Malvy, cependant, préside personnellement la plupart des séances de la commission des finances et intervient fréquemment en séance publique pour rendre compte de ses décisions. Il n'a pas laissé de mémoires... L'influence a-t-elle vraiment compensé à ses yeux le pouvoir ? Il semble en tout cas que celui-ci lui a été offert à plusieurs reprises et qu'il l'ait refusé.
Le 27 avril 1936, il est réélu au premier tour des élections législatives dans la circonscription de Gourdon, par 6.971 suffrages sur 13.007 votants, contre quatre adversaires dont le plus favorisé, Chassaing, n'obtint que 2.668 voix.
Mais la Chambre de front populaire ne le nomma pas à la présidence de la commission des finances.

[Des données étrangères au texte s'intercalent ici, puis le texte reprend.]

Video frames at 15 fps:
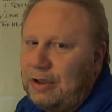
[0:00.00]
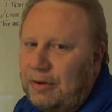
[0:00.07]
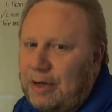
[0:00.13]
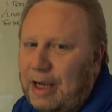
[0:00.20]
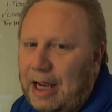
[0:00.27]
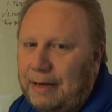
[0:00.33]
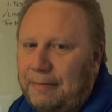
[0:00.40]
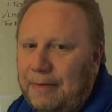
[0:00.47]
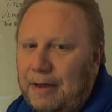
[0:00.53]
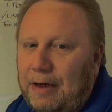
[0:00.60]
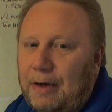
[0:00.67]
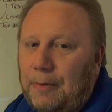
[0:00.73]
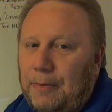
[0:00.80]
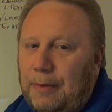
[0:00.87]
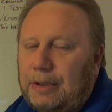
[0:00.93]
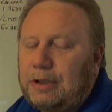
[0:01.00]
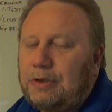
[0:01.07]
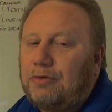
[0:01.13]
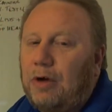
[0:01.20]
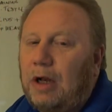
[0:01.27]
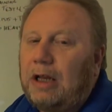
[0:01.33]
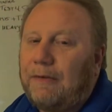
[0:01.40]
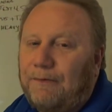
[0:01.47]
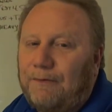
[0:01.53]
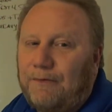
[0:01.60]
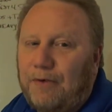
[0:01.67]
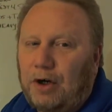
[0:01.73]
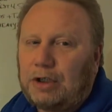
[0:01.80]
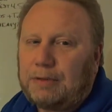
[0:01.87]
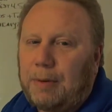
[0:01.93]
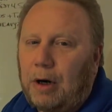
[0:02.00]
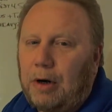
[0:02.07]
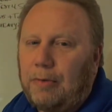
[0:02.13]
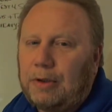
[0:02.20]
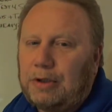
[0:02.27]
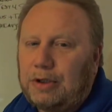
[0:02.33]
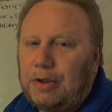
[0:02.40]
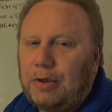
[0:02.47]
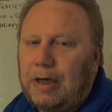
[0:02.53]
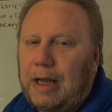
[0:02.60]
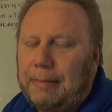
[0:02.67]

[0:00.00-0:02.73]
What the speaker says: Okay. Which is really the first part of what you're doing.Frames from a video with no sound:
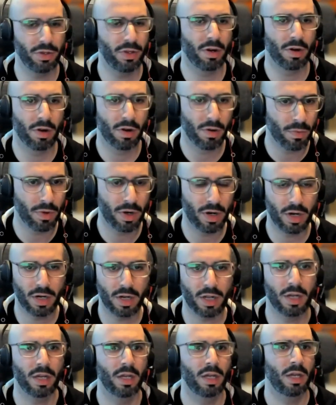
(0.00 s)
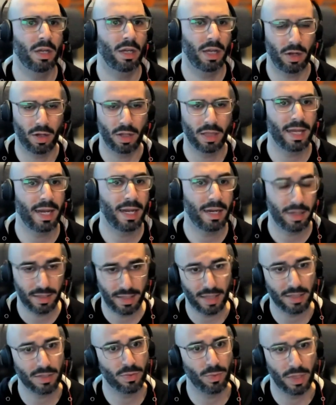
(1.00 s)
your homework and all that,
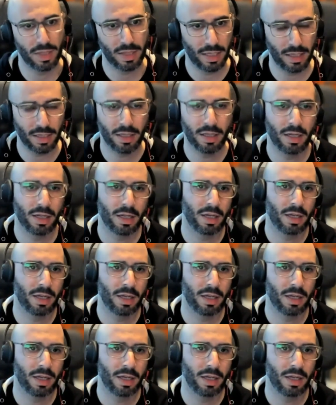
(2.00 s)
that's one thing.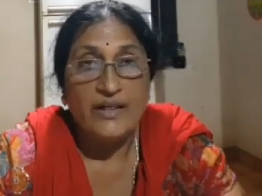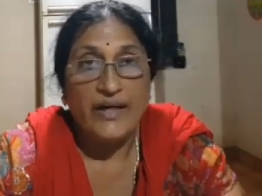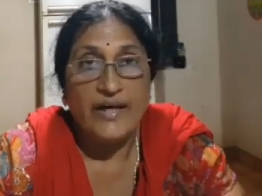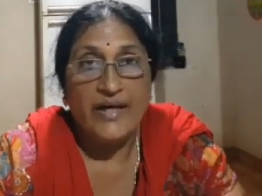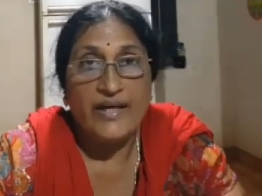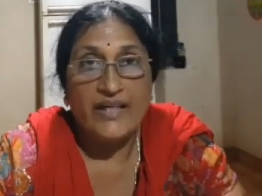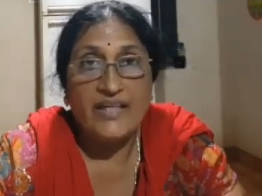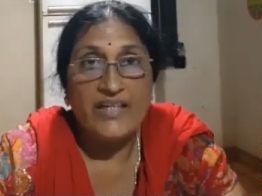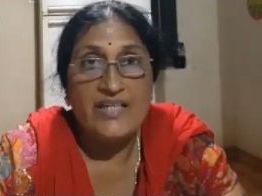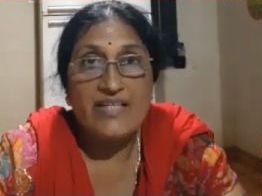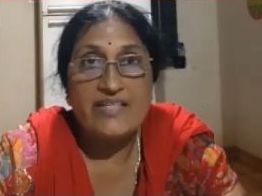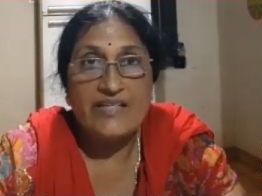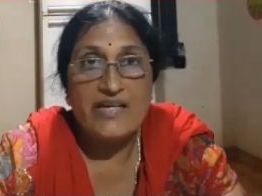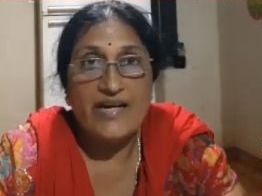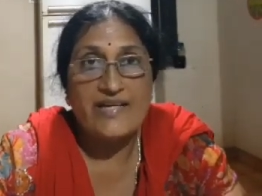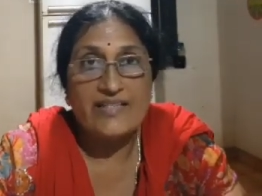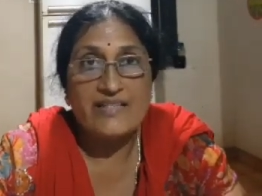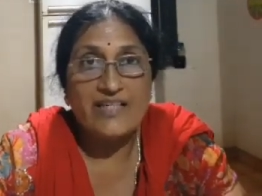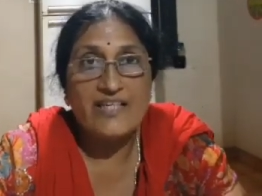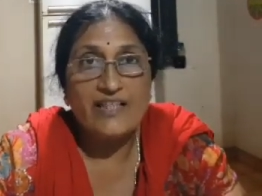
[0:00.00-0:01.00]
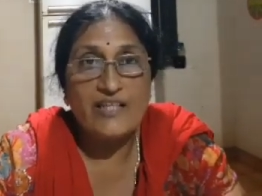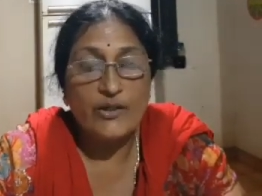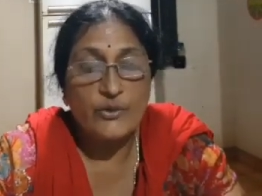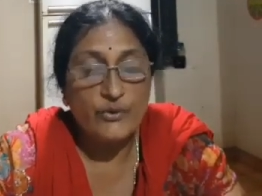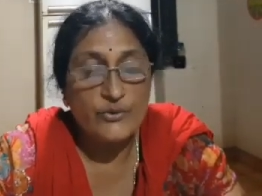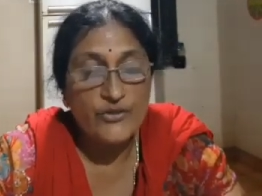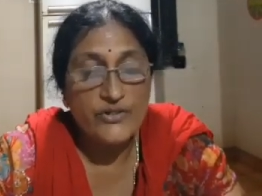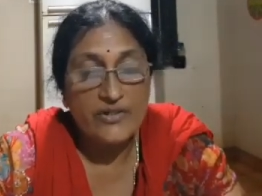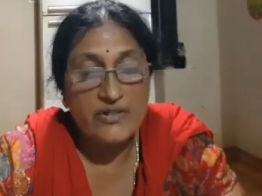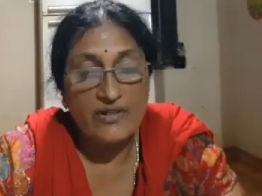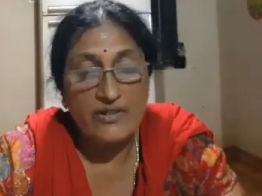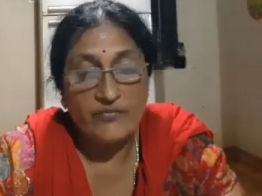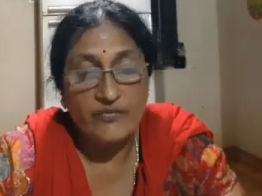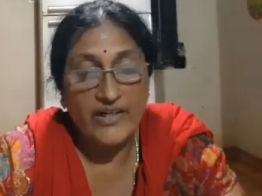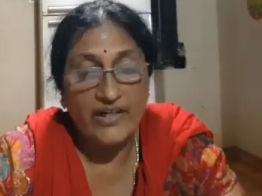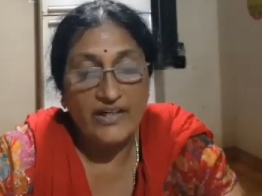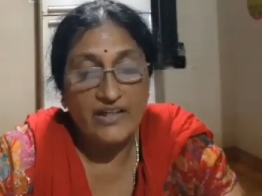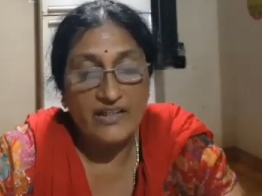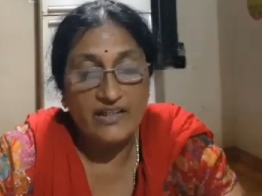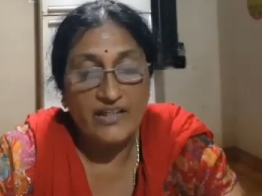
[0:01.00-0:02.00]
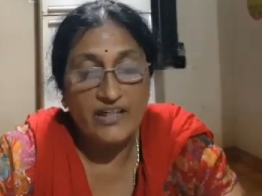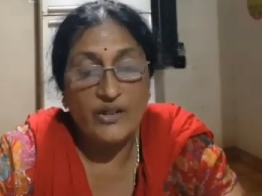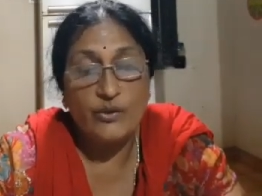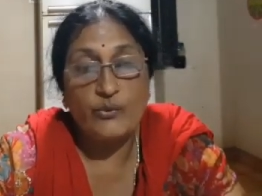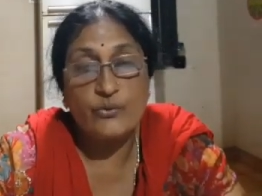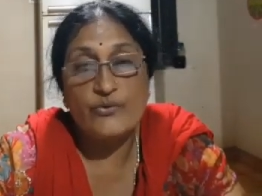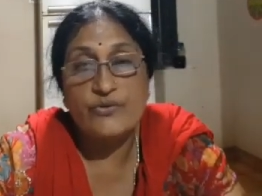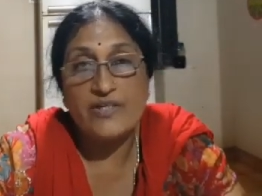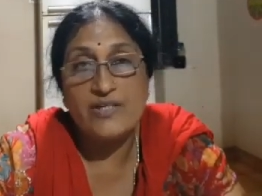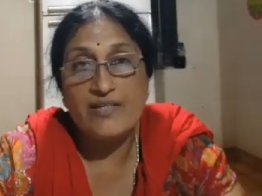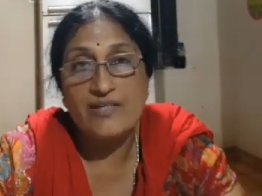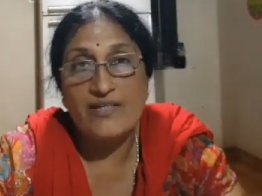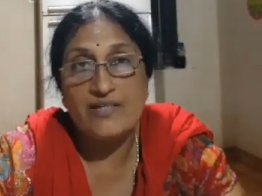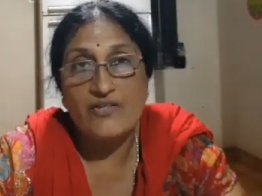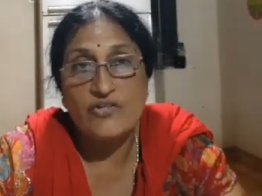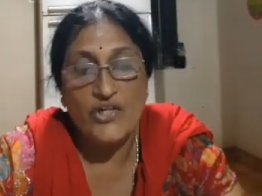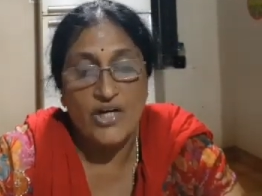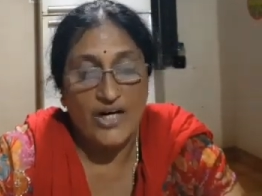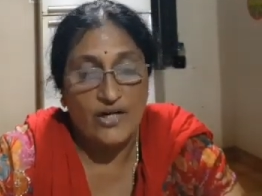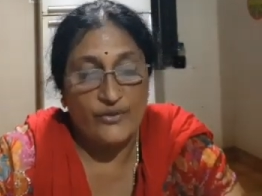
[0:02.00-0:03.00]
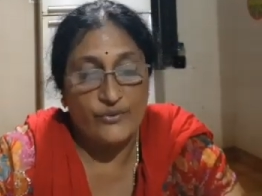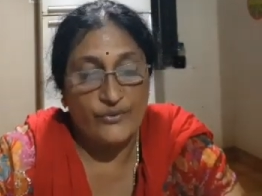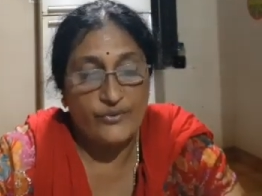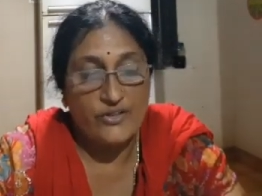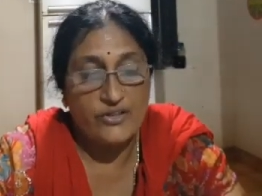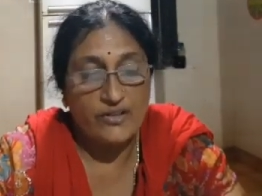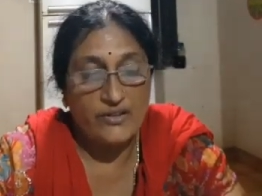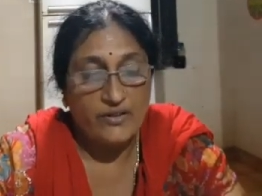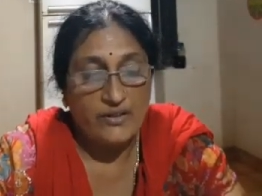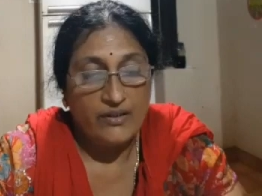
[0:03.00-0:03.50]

and he is asking the question when did he lose his childhood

Pratiquement, la vie politique de Malvy est terminée. Au cours de cette dernière législature de la IIIe République il n'intervient plus guère et pas avant 1939. Le 7 décembre, il prend la parole pour la dernière fois et présente quelques observations sur le budget de la Santé publique. Son nom est encore cité parfois dans les débats mais le nouveau conflit mondial repousse dans le passé la guerre de 1914, ses héros et ses victimes. En juin 1940, pour la seconde fois en vingt-six ans, Malvy, avec le gouvernement et le Parlement, reprend le chemin de Bordeaux. Le 10 juillet 1940, à Vichy, il vote les pleins pouvoirs au maréchal Pétain.
Né le 1er décembre 1875 à Figeac (Lot)
Décédé le 10 juin 1949 à Paris (XVIème)
Député du Lot de 1906 à 1919 et de 1924 à 1942
Sous-secrétaire d'Etat à la justice du 2 mars au 23 juin 1911
Sous-Secretaire d'Etat à l'intérieur et aux cultes du 27 juin 1911 au 14 janvier 1912
Ministre du commerce, de l'industrie et des PTT du 9 décembre 1913 au 16 mars 1914
Ministre de l'intérieur du 17 mars 1914 au 31 août 1917 et du 9 mars au 15 juin 1926
(Voir première partie de la biographie dans le Dictionnaire des parlementaires français 1889-1940, Tome VII, p. 2349 à 2351)
Retiré de la vie politique, Louis Malvy demeure à Paris pendant l'occupation. Il y meurt le 10 juin 1949, à l'âge de 73 ans.